Entries shown »
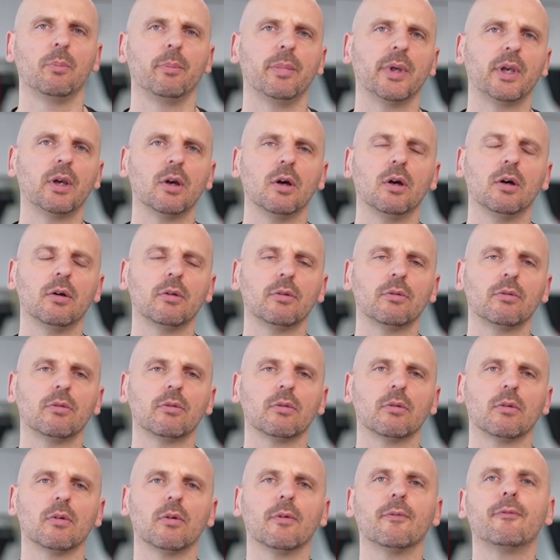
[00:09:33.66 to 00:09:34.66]
because
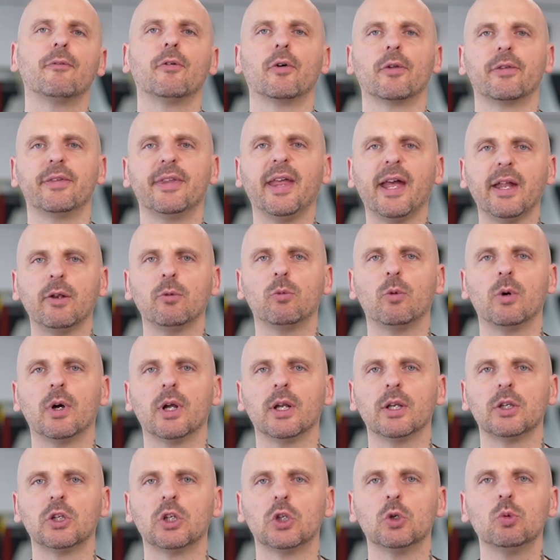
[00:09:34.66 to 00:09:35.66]
for that
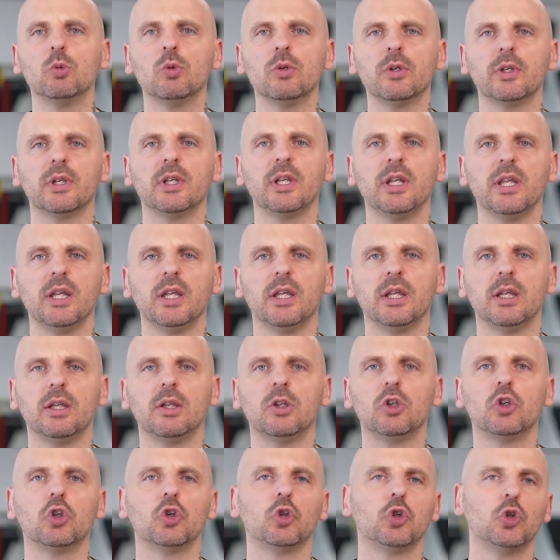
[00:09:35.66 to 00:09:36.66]
one you would
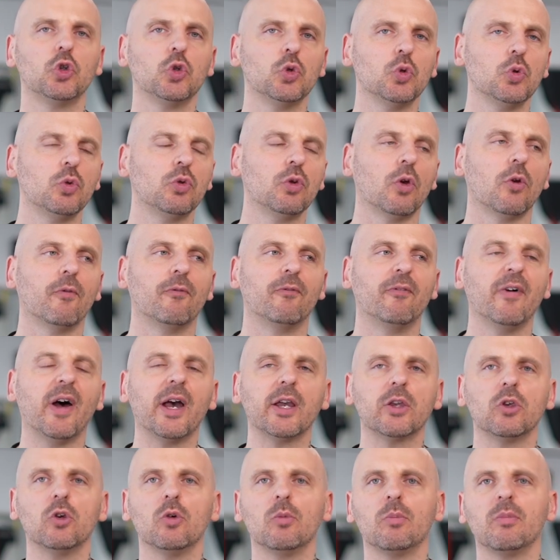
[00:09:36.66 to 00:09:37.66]
need to use a
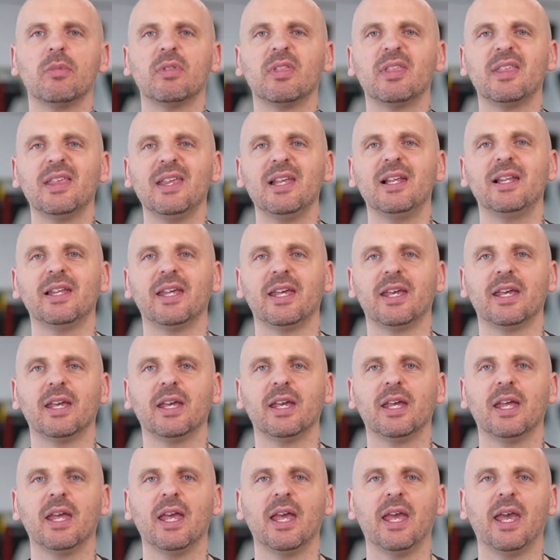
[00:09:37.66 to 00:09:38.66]
vacuum
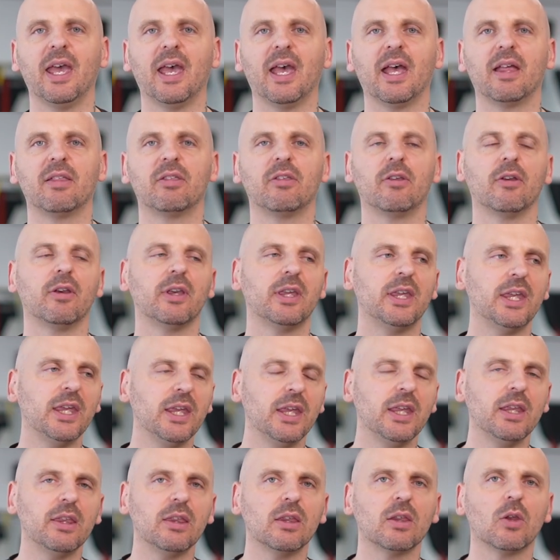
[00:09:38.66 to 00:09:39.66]
sealing as the
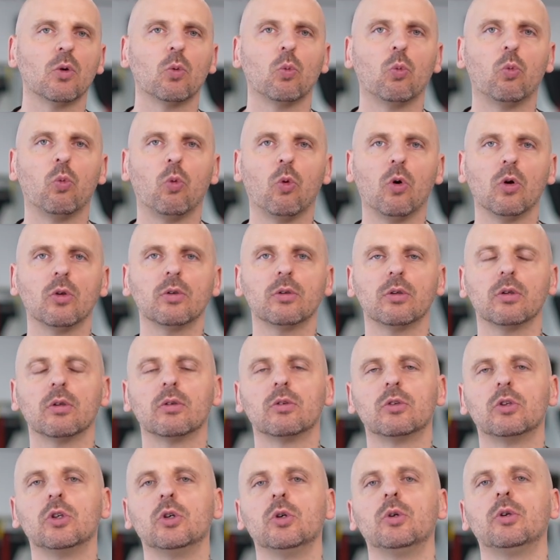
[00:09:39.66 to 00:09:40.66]
heat
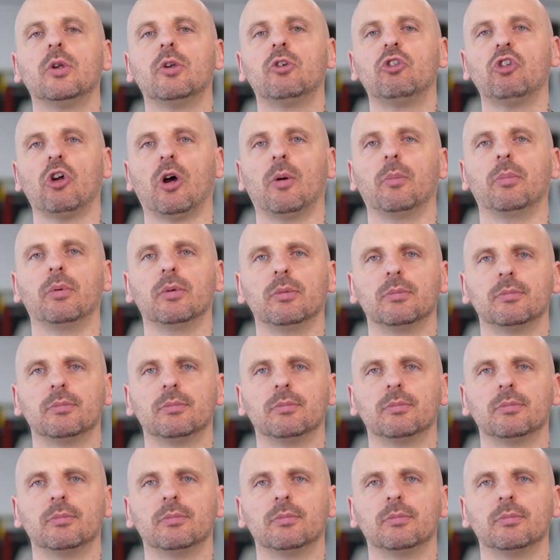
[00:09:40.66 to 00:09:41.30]
won't do the job.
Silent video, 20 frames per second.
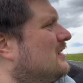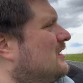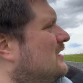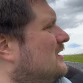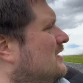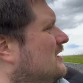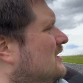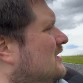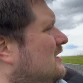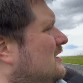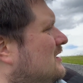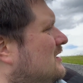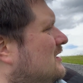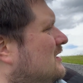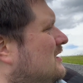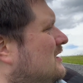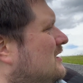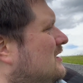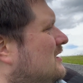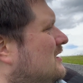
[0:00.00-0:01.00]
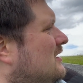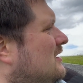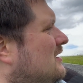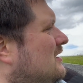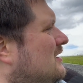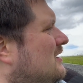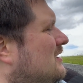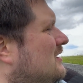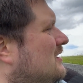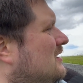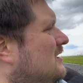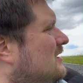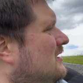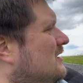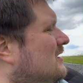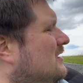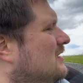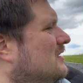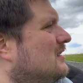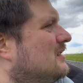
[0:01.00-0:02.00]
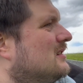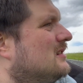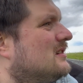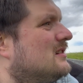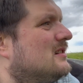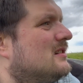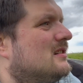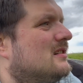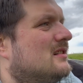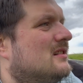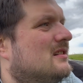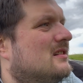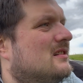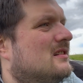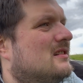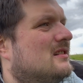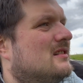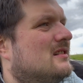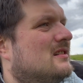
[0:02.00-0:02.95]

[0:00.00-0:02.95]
Nobody speaks.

Activity » Drop the images and repeat the data exactly.

Your solution »
[00:09:33.66 to 00:09:34.66]
because
[00:09:34.66 to 00:09:35.66]
for that
[00:09:35.66 to 00:09:36.66]
one you would
[00:09:36.66 to 00:09:37.66]
need to use a
[00:09:37.66 to 00:09:38.66]
vacuum
[00:09:38.66 to 00:09:39.66]
sealing as the
[00:09:39.66 to 00:09:40.66]
heat
[00:09:40.66 to 00:09:41.30]
won't do the job.
Silent video, 20 frames per second.
[0:00.00-0:01.00]
[0:01.00-0:02.00]
[0:02.00-0:02.95]

[0:00.00-0:02.95]
Nobody speaks.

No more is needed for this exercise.